Толя оглянулся. В чёрной дыре подъезда висел огонёк папиросы и стоял узкий столбик мутно-желтого света (дверь, ведущая в бетонные недра котельной, была приоткрыта).
— На чём, а? — Огонёк разгорелся ярче и затрещал.
— Ни на чём.
— Вот те на. Ни на чём! — Дядя Паша, прихрамывая, выбрался из тьмы и встал рядом с Толей — высокий, в лохматой ушанке и рваном, причудливо высвеченным луной ватнике:
— Где ж друзья твои?
— В школе, наверно.
— А ты?
— Я на будущий год. В этом рано ещё.
— Рано?
— Ага. — Толя подогнул неги, захрустел коркой и встал, отряхиваясь.
— Тааак. — Дядя Паша вынул папиросу изо рта и выпустил струю невидимого дыма:
— А ты, значит, один… Друзья бросили. Ни в прятки сыграть, ни посчитаться… Куколки — сплетницы… — он рассмеялся и закашлял, — чего только не придумают!
— Это не мы придумали.
— А кто же?
— Не знаю. Все так считают.
— Нееет. Не все. Я ж вам говорил, как правильно, — он стряхнул папиросу и неспешно отчеканил: — Царь. Царевич. Король. Королевич. Сапожник. Портной. Понял?
— Понял.
Толя сошёл с сугроба, постоял немного и вдруг спросил:
— А вы сапожник?
— С чего ты взял? Я истопник.
Дядя Паша бросил папиросу в снег. Толя сунул руки в карманы и, покосившись на тускло поблёскивающие калоши дяди Паши, проговорил:
— А я знаю. Вы князем были.
Дядя Паша тоже засунул руки в телогрейку и тихо ответил:
— Был.
— А князь — это король?
— Нет. Король выше всех.
Тёмно-синяя туча плавно наползала на месяц.
— Значит — королевич?
— Приблизительно так.
Толя подумал немного, потянул носом и неторопливо подошёл к подъезду, возле двери которого хрустальной конструкцией сверкал облитый замёрзшей капелью куст сирени. Толя взялся за одну из остеклённых веток и потянул. Ветка тоскливо заскрипела. Дядя Паша поёжился, поднимая скруглённые ватником плечи, что-то пробормотал и, прежде чем войти в подъезд, повернулся к занятому кустом Толе:
— А считалку вы всё-таки перемените.
Но они не переменили. Ленка по-прежнему считала их своей считалочкой, плотно толкая каждого в грудь пухлой ладонью:
— Куколка, балетница, выбражуля, сплетница…
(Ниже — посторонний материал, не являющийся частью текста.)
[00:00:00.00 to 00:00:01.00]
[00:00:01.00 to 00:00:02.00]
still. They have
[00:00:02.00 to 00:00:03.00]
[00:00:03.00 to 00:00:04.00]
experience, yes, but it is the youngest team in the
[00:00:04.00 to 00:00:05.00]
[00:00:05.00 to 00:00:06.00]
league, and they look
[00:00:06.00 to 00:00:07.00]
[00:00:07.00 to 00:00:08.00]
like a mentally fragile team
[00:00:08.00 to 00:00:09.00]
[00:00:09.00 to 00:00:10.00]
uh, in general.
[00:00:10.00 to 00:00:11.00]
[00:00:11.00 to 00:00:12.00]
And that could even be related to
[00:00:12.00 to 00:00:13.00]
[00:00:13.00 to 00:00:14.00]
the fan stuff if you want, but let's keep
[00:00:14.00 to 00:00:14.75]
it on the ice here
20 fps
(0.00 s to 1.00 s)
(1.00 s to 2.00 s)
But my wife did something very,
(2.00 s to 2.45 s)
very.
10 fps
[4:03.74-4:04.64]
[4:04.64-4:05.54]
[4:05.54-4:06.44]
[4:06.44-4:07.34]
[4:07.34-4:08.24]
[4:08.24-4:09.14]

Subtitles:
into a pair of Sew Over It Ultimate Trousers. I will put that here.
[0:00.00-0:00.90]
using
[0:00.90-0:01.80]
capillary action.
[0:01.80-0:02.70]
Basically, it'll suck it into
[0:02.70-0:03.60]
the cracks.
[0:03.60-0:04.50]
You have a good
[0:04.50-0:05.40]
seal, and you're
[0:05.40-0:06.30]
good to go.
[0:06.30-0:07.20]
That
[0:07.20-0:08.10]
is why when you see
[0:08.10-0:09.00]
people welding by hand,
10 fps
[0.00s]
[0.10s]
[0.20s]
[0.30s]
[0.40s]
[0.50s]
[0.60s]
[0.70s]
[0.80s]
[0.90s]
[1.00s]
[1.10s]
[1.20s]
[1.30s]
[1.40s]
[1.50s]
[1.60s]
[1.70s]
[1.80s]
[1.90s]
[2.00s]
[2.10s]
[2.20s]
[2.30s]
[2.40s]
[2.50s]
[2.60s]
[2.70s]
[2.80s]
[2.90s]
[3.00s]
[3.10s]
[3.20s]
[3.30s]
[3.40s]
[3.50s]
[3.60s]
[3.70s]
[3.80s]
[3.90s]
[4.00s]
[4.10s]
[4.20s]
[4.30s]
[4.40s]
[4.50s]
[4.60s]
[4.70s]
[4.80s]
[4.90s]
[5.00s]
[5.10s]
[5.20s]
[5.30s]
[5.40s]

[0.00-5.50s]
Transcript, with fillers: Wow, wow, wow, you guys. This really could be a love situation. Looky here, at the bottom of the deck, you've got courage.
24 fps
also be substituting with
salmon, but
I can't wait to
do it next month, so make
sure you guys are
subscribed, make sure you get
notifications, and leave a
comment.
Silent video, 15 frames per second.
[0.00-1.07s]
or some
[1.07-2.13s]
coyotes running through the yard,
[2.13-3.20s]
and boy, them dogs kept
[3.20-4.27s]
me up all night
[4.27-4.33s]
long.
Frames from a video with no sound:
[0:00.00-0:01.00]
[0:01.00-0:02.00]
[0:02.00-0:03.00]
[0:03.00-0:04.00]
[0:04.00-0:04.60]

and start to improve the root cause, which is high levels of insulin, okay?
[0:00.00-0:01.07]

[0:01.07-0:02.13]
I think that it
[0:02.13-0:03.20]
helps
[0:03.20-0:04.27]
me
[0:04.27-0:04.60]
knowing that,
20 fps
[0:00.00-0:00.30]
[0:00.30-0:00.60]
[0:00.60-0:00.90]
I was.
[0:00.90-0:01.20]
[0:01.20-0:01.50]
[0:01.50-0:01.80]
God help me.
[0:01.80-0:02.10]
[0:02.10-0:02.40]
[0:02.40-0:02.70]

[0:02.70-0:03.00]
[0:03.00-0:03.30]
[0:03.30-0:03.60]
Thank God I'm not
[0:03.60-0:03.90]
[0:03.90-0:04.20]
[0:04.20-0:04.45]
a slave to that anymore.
И все принимали, прятались, водили, охотно облачаясь в эфемерную одежду нового имени: красиво стягивал искусственные волосы огромный бант, в живые веки втискивались стеклянные глаза, хрустела балетная пачка на мальчишеских бёдрах, задирался к небу веснушчатый нос, тянулись к чужому уху искривлённые усмешкой губы.
…надо развести голубой срезать нельзя рейсфедер чист всё в порядке король королевич а у портного всегда рваные штаны странно ведь он портной сам шьет а они рваные а сапожник всегда старый сгорбившийся над копалкой старый и горбатый горбатый горбун…
Проще всего было с куколкой. Как только она срывалась с оттопыренных Ленкиных губ, в сознании Анатолия вставали два самостоятельных образа: летел в костёр пластмассовый голыш, найденный на помойке, и отчаянно крутила панцирным хвостиком расковыренная куколка какой-то бабочки. Пламя подробно пожирало голыша, его бледно-коричневый живот колыхался, вспучивался кофейными пузырями, слепо растопыренные ручонки шипели, кренились, по оседающим щекам бежала пена кипящей пластмассы. Куколка виляла хвостиком — скорлупа её поскрипывала, впуская ржавую булавку, неровная дырка росла, из неё текло что-то похожее на недоваренный яичный белок. Они вставали — поодаль, рядом, впритык, налагались, смешивались, но никогда не вытесняли друг друга — горящий голыш и гибнущая куколка.